* [YOUR INSTRUCTIONS] In your copy, leave out the pictures and repeat the entries below exactly.

* [DATA FOR THIS TASK]
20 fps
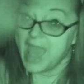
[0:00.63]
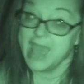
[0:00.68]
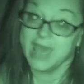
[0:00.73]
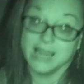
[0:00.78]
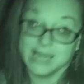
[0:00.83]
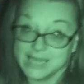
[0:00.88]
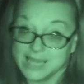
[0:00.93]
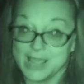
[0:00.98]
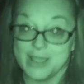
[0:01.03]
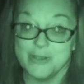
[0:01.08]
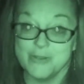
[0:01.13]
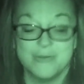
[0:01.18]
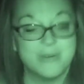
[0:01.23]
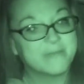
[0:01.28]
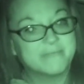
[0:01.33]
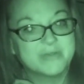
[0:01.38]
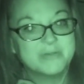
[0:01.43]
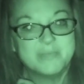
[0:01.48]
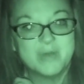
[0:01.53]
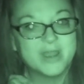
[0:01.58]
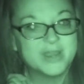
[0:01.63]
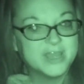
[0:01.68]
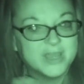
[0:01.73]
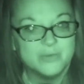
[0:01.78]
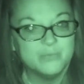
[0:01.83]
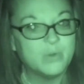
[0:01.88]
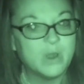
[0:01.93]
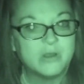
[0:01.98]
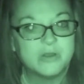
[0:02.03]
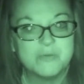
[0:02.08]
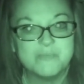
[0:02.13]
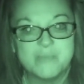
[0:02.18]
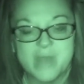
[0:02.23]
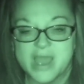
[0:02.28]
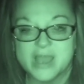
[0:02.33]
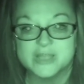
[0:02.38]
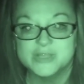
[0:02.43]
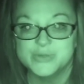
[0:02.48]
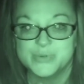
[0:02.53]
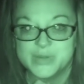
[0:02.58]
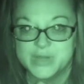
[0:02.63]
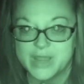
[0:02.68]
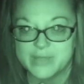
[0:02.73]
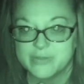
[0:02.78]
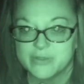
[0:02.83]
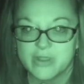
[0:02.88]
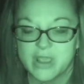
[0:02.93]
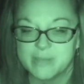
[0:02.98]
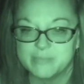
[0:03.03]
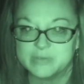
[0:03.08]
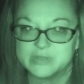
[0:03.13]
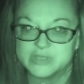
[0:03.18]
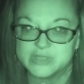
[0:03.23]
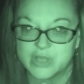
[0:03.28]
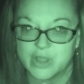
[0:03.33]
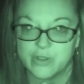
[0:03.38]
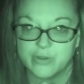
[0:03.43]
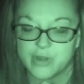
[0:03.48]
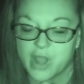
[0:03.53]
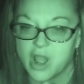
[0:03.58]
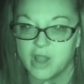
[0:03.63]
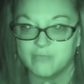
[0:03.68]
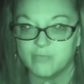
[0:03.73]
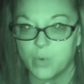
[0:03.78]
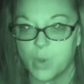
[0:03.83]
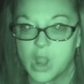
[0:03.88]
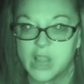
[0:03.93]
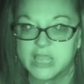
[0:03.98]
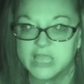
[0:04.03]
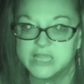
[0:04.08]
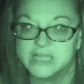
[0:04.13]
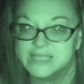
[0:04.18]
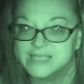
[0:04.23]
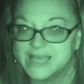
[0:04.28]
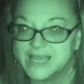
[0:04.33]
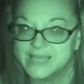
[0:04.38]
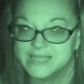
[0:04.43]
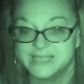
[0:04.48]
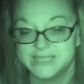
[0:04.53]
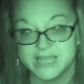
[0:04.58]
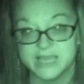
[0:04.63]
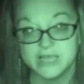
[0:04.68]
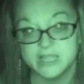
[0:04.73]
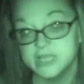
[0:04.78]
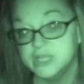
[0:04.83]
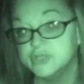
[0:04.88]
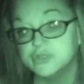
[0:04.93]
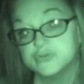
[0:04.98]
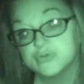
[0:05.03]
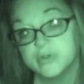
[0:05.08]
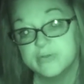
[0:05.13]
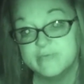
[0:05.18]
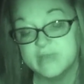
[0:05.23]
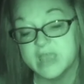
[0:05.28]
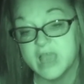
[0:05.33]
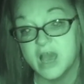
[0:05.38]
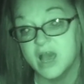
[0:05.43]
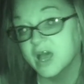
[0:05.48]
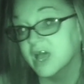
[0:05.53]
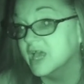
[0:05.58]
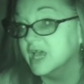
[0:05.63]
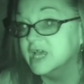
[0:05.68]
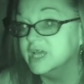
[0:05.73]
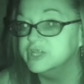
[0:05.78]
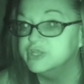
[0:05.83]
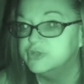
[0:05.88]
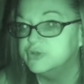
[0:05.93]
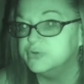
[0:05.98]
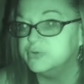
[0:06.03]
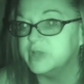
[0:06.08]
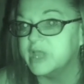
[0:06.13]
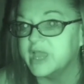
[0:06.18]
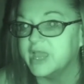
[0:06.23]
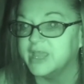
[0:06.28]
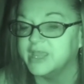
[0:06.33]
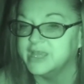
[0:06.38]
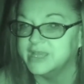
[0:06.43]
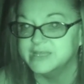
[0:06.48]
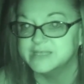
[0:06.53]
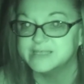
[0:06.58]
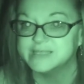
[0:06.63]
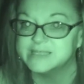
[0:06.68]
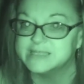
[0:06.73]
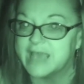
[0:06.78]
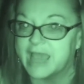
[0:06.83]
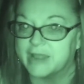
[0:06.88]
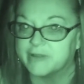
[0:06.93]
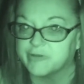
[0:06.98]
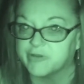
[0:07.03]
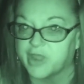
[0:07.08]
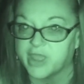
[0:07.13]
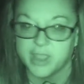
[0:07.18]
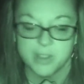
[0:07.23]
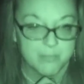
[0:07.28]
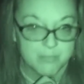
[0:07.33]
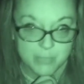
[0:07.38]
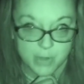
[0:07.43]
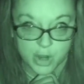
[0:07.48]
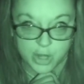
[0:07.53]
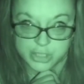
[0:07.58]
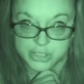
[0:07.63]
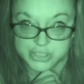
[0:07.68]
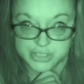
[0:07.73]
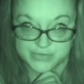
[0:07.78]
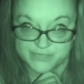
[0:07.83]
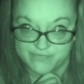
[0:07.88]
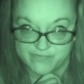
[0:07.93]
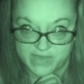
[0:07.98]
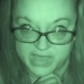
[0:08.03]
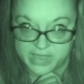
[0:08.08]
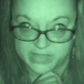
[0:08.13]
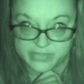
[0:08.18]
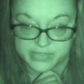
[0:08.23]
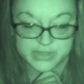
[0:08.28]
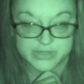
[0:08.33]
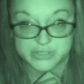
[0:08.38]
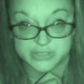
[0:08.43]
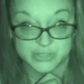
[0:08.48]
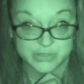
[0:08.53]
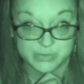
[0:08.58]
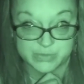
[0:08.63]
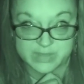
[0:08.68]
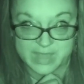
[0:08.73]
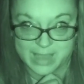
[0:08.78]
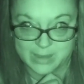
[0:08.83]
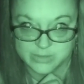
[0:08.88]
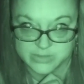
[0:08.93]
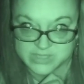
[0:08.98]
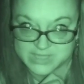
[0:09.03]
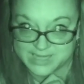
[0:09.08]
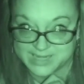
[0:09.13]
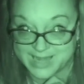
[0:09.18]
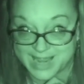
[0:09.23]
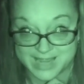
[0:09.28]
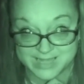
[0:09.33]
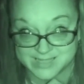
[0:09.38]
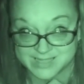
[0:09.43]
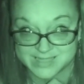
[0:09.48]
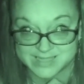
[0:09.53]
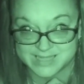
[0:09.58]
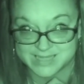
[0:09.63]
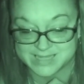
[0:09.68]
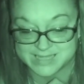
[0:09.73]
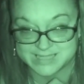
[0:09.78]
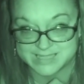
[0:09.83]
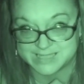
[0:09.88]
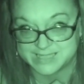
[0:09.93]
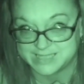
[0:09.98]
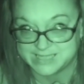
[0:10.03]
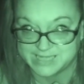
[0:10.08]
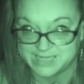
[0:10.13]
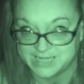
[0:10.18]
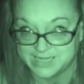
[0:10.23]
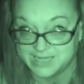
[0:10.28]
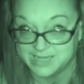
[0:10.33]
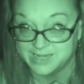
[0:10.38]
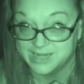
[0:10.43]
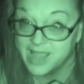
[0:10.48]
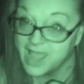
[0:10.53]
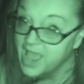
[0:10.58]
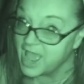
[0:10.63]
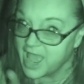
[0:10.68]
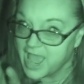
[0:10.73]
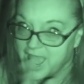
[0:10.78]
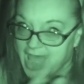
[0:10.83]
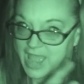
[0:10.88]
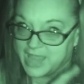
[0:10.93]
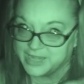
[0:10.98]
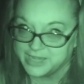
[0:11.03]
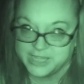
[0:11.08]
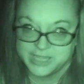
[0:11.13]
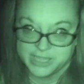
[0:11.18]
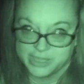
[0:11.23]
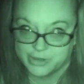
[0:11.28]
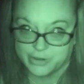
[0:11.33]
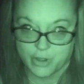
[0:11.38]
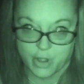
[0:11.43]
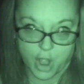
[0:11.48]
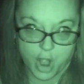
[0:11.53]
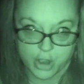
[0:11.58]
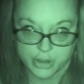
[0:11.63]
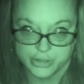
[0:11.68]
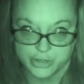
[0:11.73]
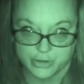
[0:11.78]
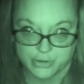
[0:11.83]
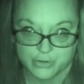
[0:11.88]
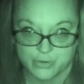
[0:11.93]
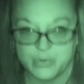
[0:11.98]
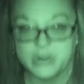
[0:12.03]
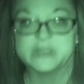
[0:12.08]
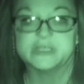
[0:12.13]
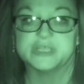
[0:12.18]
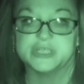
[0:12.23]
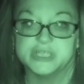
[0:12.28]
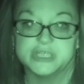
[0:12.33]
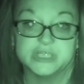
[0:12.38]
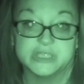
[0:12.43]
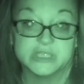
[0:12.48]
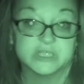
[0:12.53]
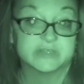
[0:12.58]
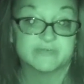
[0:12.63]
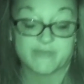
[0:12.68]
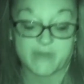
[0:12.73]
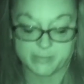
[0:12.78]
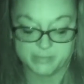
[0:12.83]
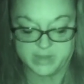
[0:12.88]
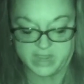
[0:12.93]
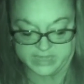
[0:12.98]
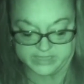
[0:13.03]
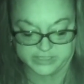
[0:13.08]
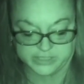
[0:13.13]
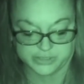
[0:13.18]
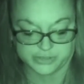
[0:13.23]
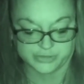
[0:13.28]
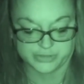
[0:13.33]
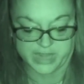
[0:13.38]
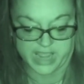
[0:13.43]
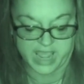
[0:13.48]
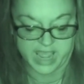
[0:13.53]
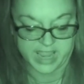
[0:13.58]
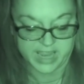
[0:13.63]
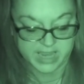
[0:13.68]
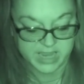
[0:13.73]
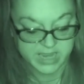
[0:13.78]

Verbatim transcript: Hello, everybody, and welcome back to another episode of Walking Dead Daily Trivia. Today is Saturday, March 5th, 2016, and here are your questions from yesterday.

* [OUTPUT FOR THIS TASK]
20 fps
[0:00.63]
[0:00.68]
[0:00.73]
[0:00.78]
[0:00.83]
[0:00.88]
[0:00.93]
[0:00.98]
[0:01.03]
[0:01.08]
[0:01.13]
[0:01.18]
[0:01.23]
[0:01.28]
[0:01.33]
[0:01.38]
[0:01.43]
[0:01.48]
[0:01.53]
[0:01.58]
[0:01.63]
[0:01.68]
[0:01.73]
[0:01.78]
[0:01.83]
[0:01.88]
[0:01.93]
[0:01.98]
[0:02.03]
[0:02.08]
[0:02.13]
[0:02.18]
[0:02.23]
[0:02.28]
[0:02.33]
[0:02.38]
[0:02.43]
[0:02.48]
[0:02.53]
[0:02.58]
[0:02.63]
[0:02.68]
[0:02.73]
[0:02.78]
[0:02.83]
[0:02.88]
[0:02.93]
[0:02.98]
[0:03.03]
[0:03.08]
[0:03.13]
[0:03.18]
[0:03.23]
[0:03.28]
[0:03.33]
[0:03.38]
[0:03.43]
[0:03.48]
[0:03.53]
[0:03.58]
[0:03.63]
[0:03.68]
[0:03.73]
[0:03.78]
[0:03.83]
[0:03.88]
[0:03.93]
[0:03.98]
[0:04.03]
[0:04.08]
[0:04.13]
[0:04.18]
[0:04.23]
[0:04.28]
[0:04.33]
[0:04.38]
[0:04.43]
[0:04.48]
[0:04.53]
[0:04.58]
[0:04.63]
[0:04.68]
[0:04.73]
[0:04.78]
[0:04.83]
[0:04.88]
[0:04.93]
[0:04.98]
[0:05.03]
[0:05.08]
[0:05.13]
[0:05.18]
[0:05.23]
[0:05.28]
[0:05.33]
[0:05.38]
[0:05.43]
[0:05.48]
[0:05.53]
[0:05.58]
[0:05.63]
[0:05.68]
[0:05.73]
[0:05.78]
[0:05.83]
[0:05.88]
[0:05.93]
[0:05.98]
[0:06.03]
[0:06.08]
[0:06.13]
[0:06.18]
[0:06.23]
[0:06.28]
[0:06.33]
[0:06.38]
[0:06.43]
[0:06.48]
[0:06.53]
[0:06.58]
[0:06.63]
[0:06.68]
[0:06.73]
[0:06.78]
[0:06.83]
[0:06.88]
[0:06.93]
[0:06.98]
[0:07.03]
[0:07.08]
[0:07.13]
[0:07.18]
[0:07.23]
[0:07.28]
[0:07.33]
[0:07.38]
[0:07.43]
[0:07.48]
[0:07.53]
[0:07.58]
[0:07.63]
[0:07.68]
[0:07.73]
[0:07.78]
[0:07.83]
[0:07.88]
[0:07.93]
[0:07.98]
[0:08.03]
[0:08.08]
[0:08.13]
[0:08.18]
[0:08.23]
[0:08.28]
[0:08.33]
[0:08.38]
[0:08.43]
[0:08.48]
[0:08.53]
[0:08.58]
[0:08.63]
[0:08.68]
[0:08.73]
[0:08.78]
[0:08.83]
[0:08.88]
[0:08.93]
[0:08.98]
[0:09.03]
[0:09.08]
[0:09.13]
[0:09.18]
[0:09.23]
[0:09.28]
[0:09.33]
[0:09.38]
[0:09.43]
[0:09.48]
[0:09.53]
[0:09.58]
[0:09.63]
[0:09.68]
[0:09.73]
[0:09.78]
[0:09.83]
[0:09.88]
[0:09.93]
[0:09.98]
[0:10.03]
[0:10.08]
[0:10.13]
[0:10.18]
[0:10.23]
[0:10.28]
[0:10.33]
[0:10.38]
[0:10.43]
[0:10.48]
[0:10.53]
[0:10.58]
[0:10.63]
[0:10.68]
[0:10.73]
[0:10.78]
[0:10.83]
[0:10.88]
[0:10.93]
[0:10.98]
[0:11.03]
[0:11.08]
[0:11.13]
[0:11.18]
[0:11.23]
[0:11.28]
[0:11.33]
[0:11.38]
[0:11.43]
[0:11.48]
[0:11.53]
[0:11.58]
[0:11.63]
[0:11.68]
[0:11.73]
[0:11.78]
[0:11.83]
[0:11.88]
[0:11.93]
[0:11.98]
[0:12.03]
[0:12.08]
[0:12.13]
[0:12.18]
[0:12.23]
[0:12.28]
[0:12.33]
[0:12.38]
[0:12.43]
[0:12.48]
[0:12.53]
[0:12.58]
[0:12.63]
[0:12.68]
[0:12.73]
[0:12.78]
[0:12.83]
[0:12.88]
[0:12.93]
[0:12.98]
[0:13.03]
[0:13.08]
[0:13.13]
[0:13.18]
[0:13.23]
[0:13.28]
[0:13.33]
[0:13.38]
[0:13.43]
[0:13.48]
[0:13.53]
[0:13.58]
[0:13.63]
[0:13.68]
[0:13.73]
[0:13.78]

Verbatim transcript: Hello, everybody, and welcome back to another episode of Walking Dead Daily Trivia. Today is Saturday, March 5th, 2016, and here are your questions from yesterday.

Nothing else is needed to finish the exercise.